About this exercise: The answer is the full listing below, copied exactly, with its pictures omitted.

◆ ◆ ◆ ◆

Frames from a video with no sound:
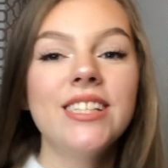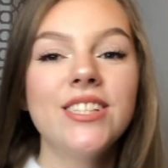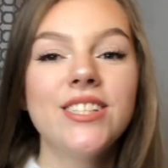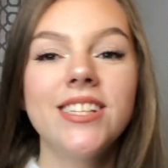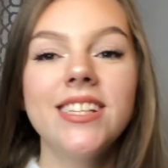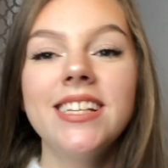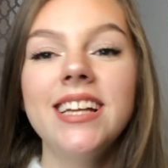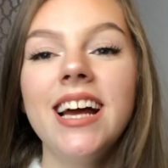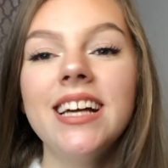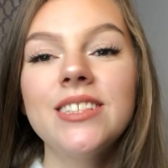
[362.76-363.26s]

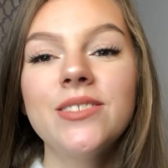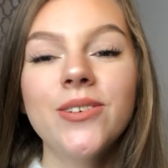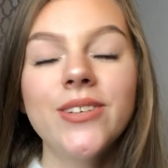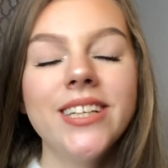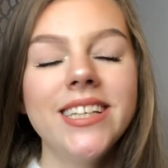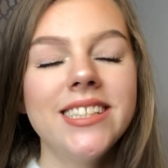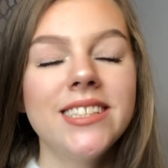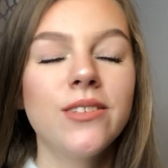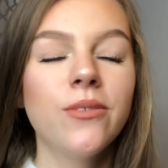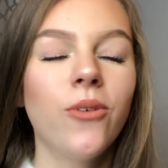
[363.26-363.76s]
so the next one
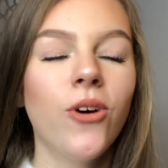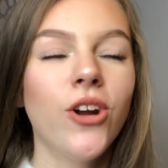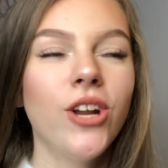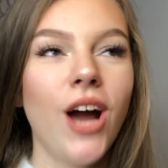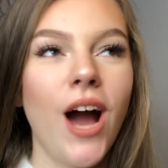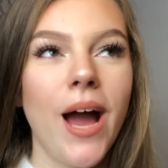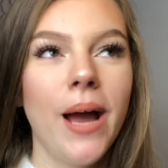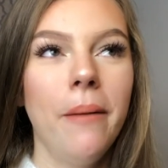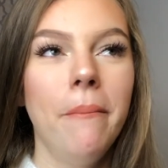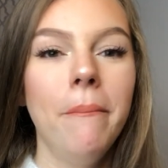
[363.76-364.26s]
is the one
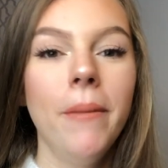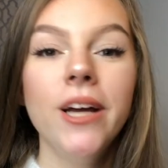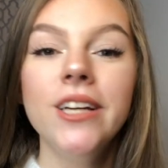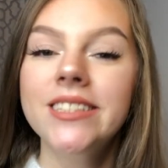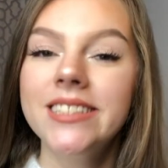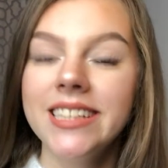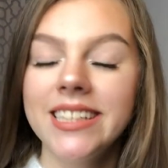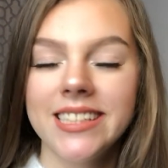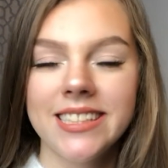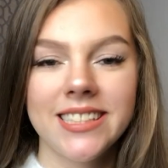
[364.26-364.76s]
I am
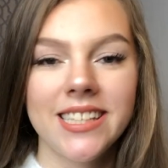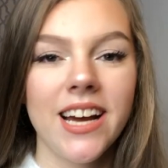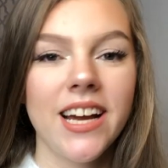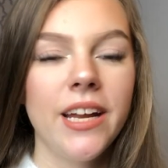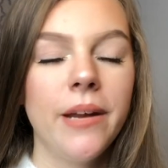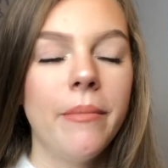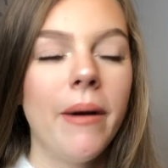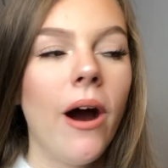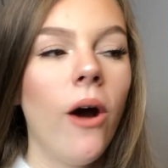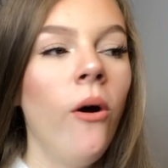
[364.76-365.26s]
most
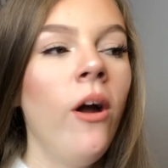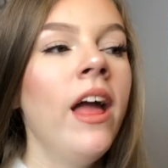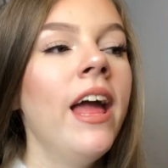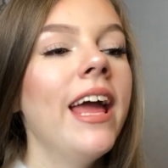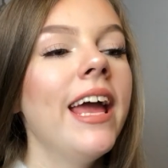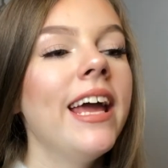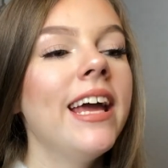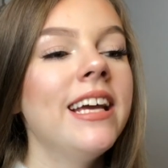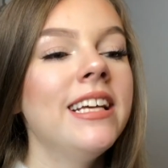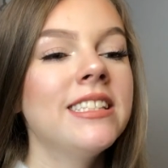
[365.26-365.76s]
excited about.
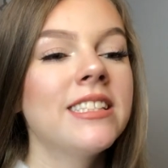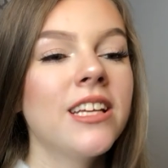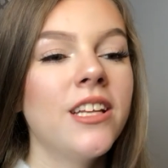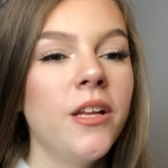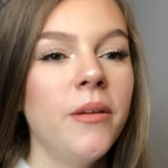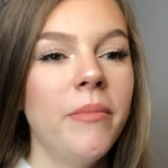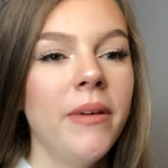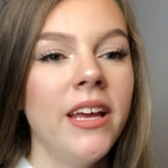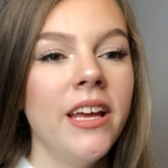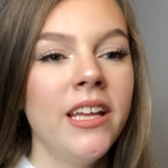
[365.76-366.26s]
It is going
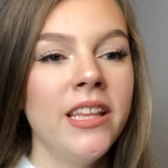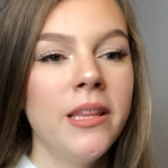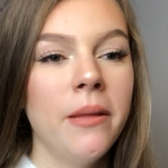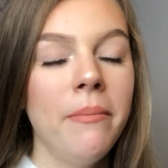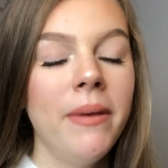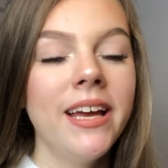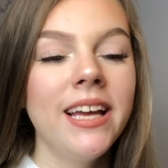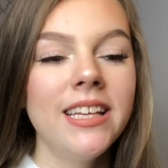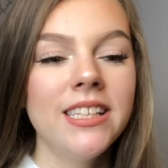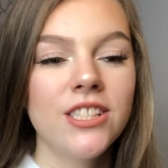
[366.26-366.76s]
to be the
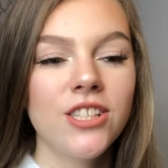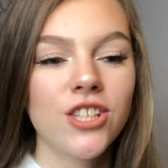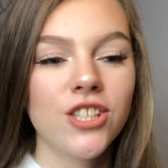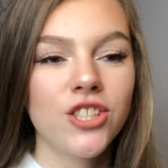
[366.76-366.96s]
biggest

◆ ◆ ◆ ◆

Solved problem:
Frames from a video with no sound:
[362.76-363.26s]

[363.26-363.76s]
so the next one
[363.76-364.26s]
is the one
[364.26-364.76s]
I am
[364.76-365.26s]
most
[365.26-365.76s]
excited about.
[365.76-366.26s]
It is going
[366.26-366.76s]
to be the
[366.76-366.96s]
biggest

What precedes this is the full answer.